A fellow at Harvard Law School, previously a faculty member at Harvard Business School, and before that a consultant at McKinsey & Company, Gardner has conducted deep research into law practices, consultancies, accountancies, and engineering firms. But her conclusions apply to any company in which specialized expertise is paramount and complex challenges cross internal boundaries — which is to say, every company.
It turns out that smart — defined as efficient and effective — collaboration pays off, and that can be proved. For the market-facing parts of your business, Gardner argues, the payoff comes in the form of more insight into your customers’ needs and priorities, more differentiated products and services, fewer chances of selling or fulfillment mishaps, and greater numbers of loyal alumni who will send business your way. Smart Collaboration really comes alive in the final chapter, which covers the top 11 reasons customers like it when you are a smart collaborator. My favorite: If customers see that you can collaborate well internally, they’ll assume that you’ll be a great collaborator with them. Another good one: Customers hate cross-selling; great collaborators bring bigger, better solutions, not a bigger menu.
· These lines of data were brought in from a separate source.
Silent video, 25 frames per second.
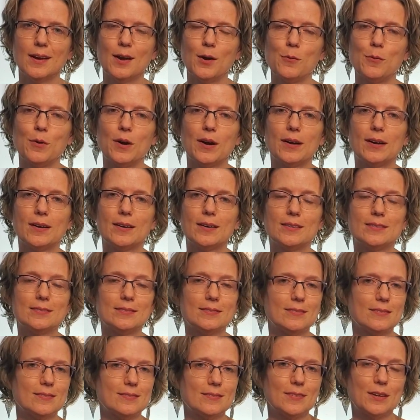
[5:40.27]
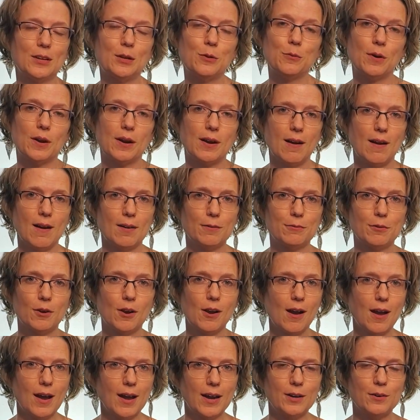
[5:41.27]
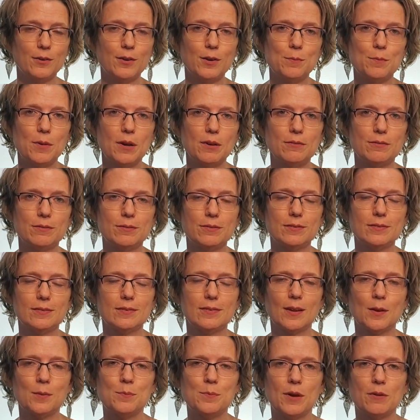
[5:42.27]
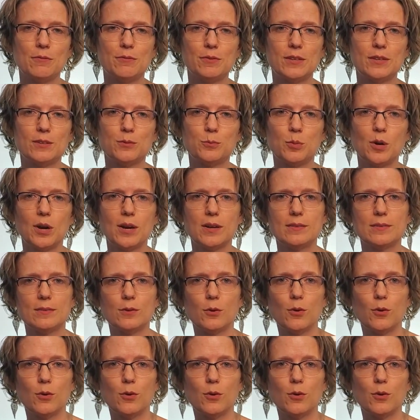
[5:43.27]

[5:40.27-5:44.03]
where you want to offer higher above list price,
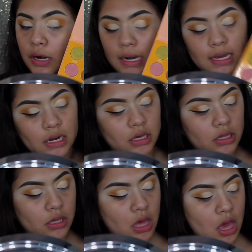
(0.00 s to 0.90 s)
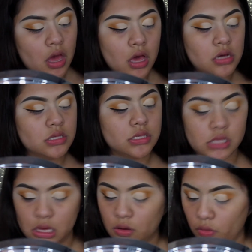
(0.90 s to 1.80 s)
Nana,
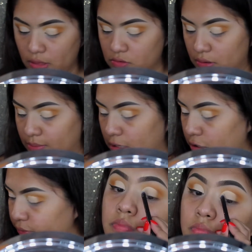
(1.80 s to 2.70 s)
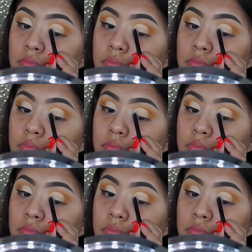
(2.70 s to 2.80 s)
so that's what I'm going to do.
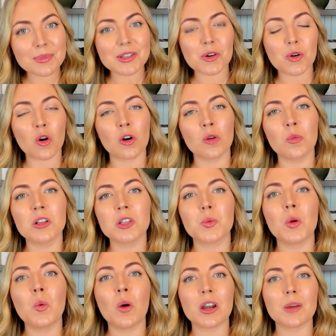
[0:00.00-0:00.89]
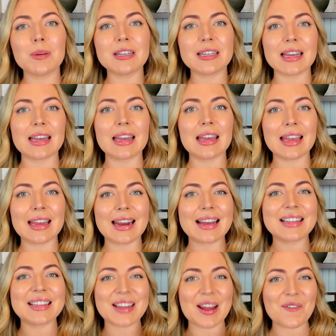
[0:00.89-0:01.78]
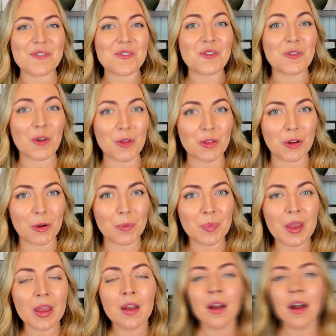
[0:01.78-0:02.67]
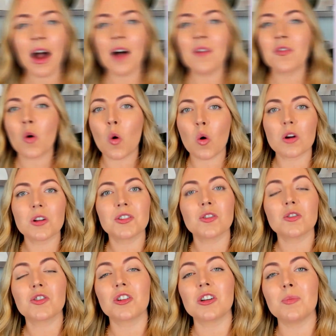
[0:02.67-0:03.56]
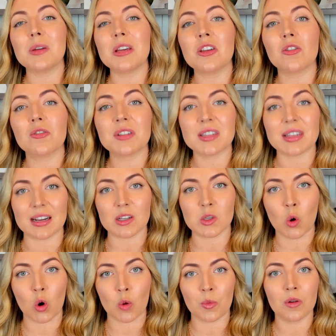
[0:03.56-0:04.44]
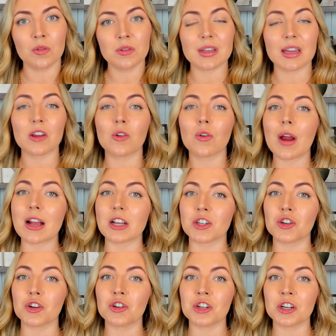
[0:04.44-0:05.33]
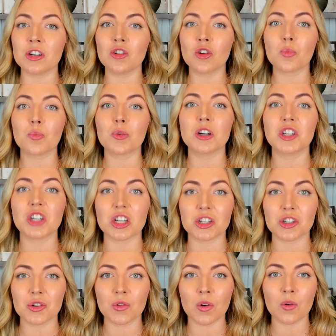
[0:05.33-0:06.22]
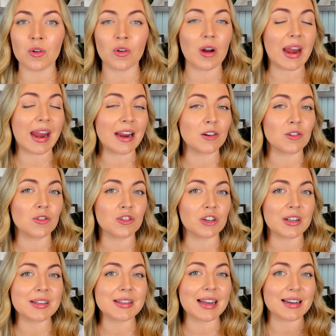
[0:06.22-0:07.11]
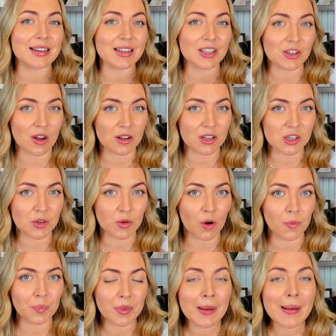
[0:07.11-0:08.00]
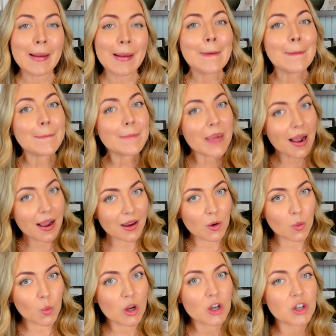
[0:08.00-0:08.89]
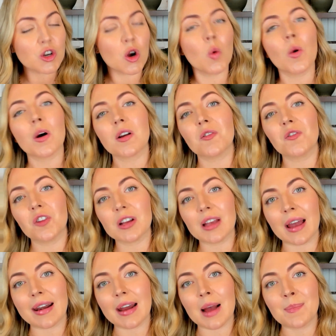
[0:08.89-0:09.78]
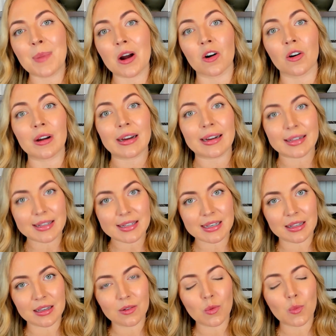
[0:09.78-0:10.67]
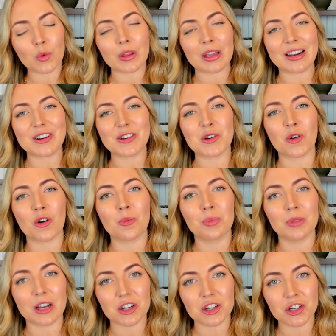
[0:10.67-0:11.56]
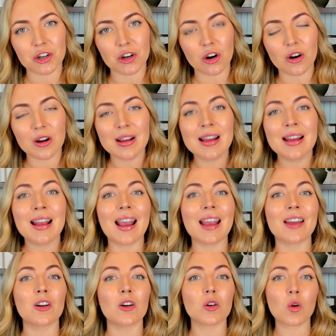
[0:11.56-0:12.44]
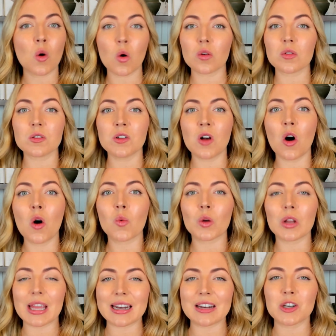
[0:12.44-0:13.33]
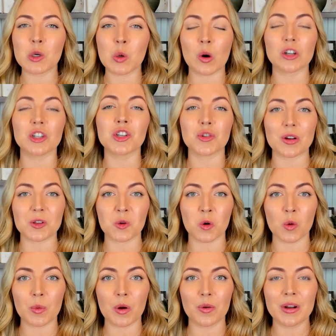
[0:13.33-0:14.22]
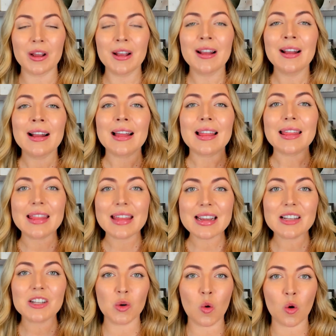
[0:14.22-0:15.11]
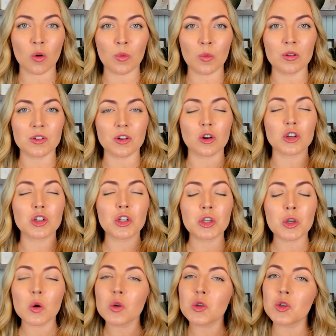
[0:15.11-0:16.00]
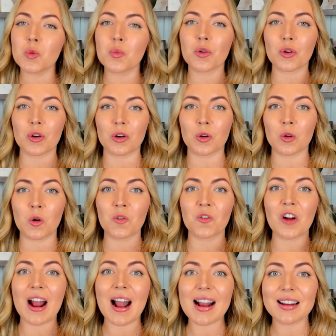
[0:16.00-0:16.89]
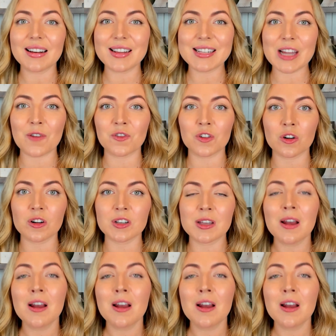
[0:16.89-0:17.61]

to hormones, we want to be taking it a step further. Of course, there's going to be your sex hormones like your estrogen, your progesterone, or androgens like testosterone. But we don't want to forget about our insulin related to our blood sugar and our cortisol related to our stress hormone. These hormones are so super critical for acne sufferers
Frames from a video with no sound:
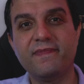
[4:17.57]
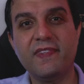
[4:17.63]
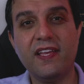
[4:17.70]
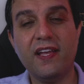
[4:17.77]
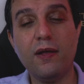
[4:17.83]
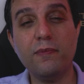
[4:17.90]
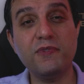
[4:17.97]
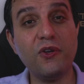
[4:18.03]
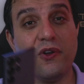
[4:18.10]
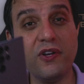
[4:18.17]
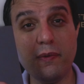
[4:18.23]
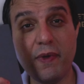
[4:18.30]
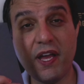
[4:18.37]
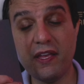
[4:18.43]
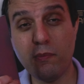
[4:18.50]
I'm talking
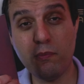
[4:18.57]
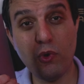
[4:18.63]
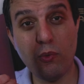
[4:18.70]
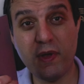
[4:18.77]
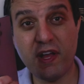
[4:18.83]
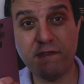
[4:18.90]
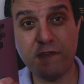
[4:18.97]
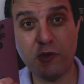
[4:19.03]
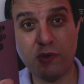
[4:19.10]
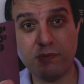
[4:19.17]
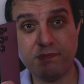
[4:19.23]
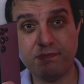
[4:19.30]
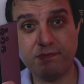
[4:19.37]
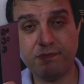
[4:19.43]
about your mobile phone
From a talent perspective, Gardner powerfully demonstrates through her extensive research — 10 years of data on eight firms — that smarter collaboration creates more committed, motivated, knowledgeable, confident, trusting, and innovative staff. It also leads to fewer whole-group defections, lower individual attrition, and fewer burnouts. The result is greater staff productivity and lower costs of attracting, on-boarding, integrating, developing, and retaining staff.
Smart collaboration has some daunting barriers. These include insufficient levels of trust and confidence, inadequate knowledge of the company’s capabilities and offerings, and the high costs of coordinating across geographies, generations, cultures, functions, and sectors. Gardner shows us not only how to build a business case for investing in smart collaboration, but also how to get it. Her suggestions include setting up knowledge contests, establishing customer councils, implementing customer laddering (assigning different members of your firm to different staff in your customer’s organization), holding virtual tours for distant colleagues, having internal brokers to clear the internal market for demand and supply of expertise, and holding visible celebrations of collaboration successes.
Several chapters are devoted to how to help particular types of staff — the “solo experts,” the “seasoned collaborators,” the “rainmakers” — use collaboration to grow professionally and build a bigger book of business, responsibilities, or followers. But Gardner’s wisdom is most evident when talking about compensation. In a spot-on section, she writes that companies should measure inputs, not just outputs, to reinforce the behavior they want; avoid individualistic and time-based metrics; prioritize intrinsic motivators (such as recognition and development) over extrinsic motivators (money); have a single profit pool; and use frameworks and guidance, not formulas, to determine pay. Above all, ensure that your compensation system doesn’t harm your company’s ability to simultaneously collaborate and hold itself accountable.
This is a timely book because the demand for specialization and the complexity of making companies more than just the sum of their parts will only grow. In a world of dog-eat-dog competition where markets move in the unpredictable pattern of butterflies, it helps to remember Benjamin Franklin’s famous maxim: “We must, indeed, all hang together, or most assuredly we shall all hang separately.”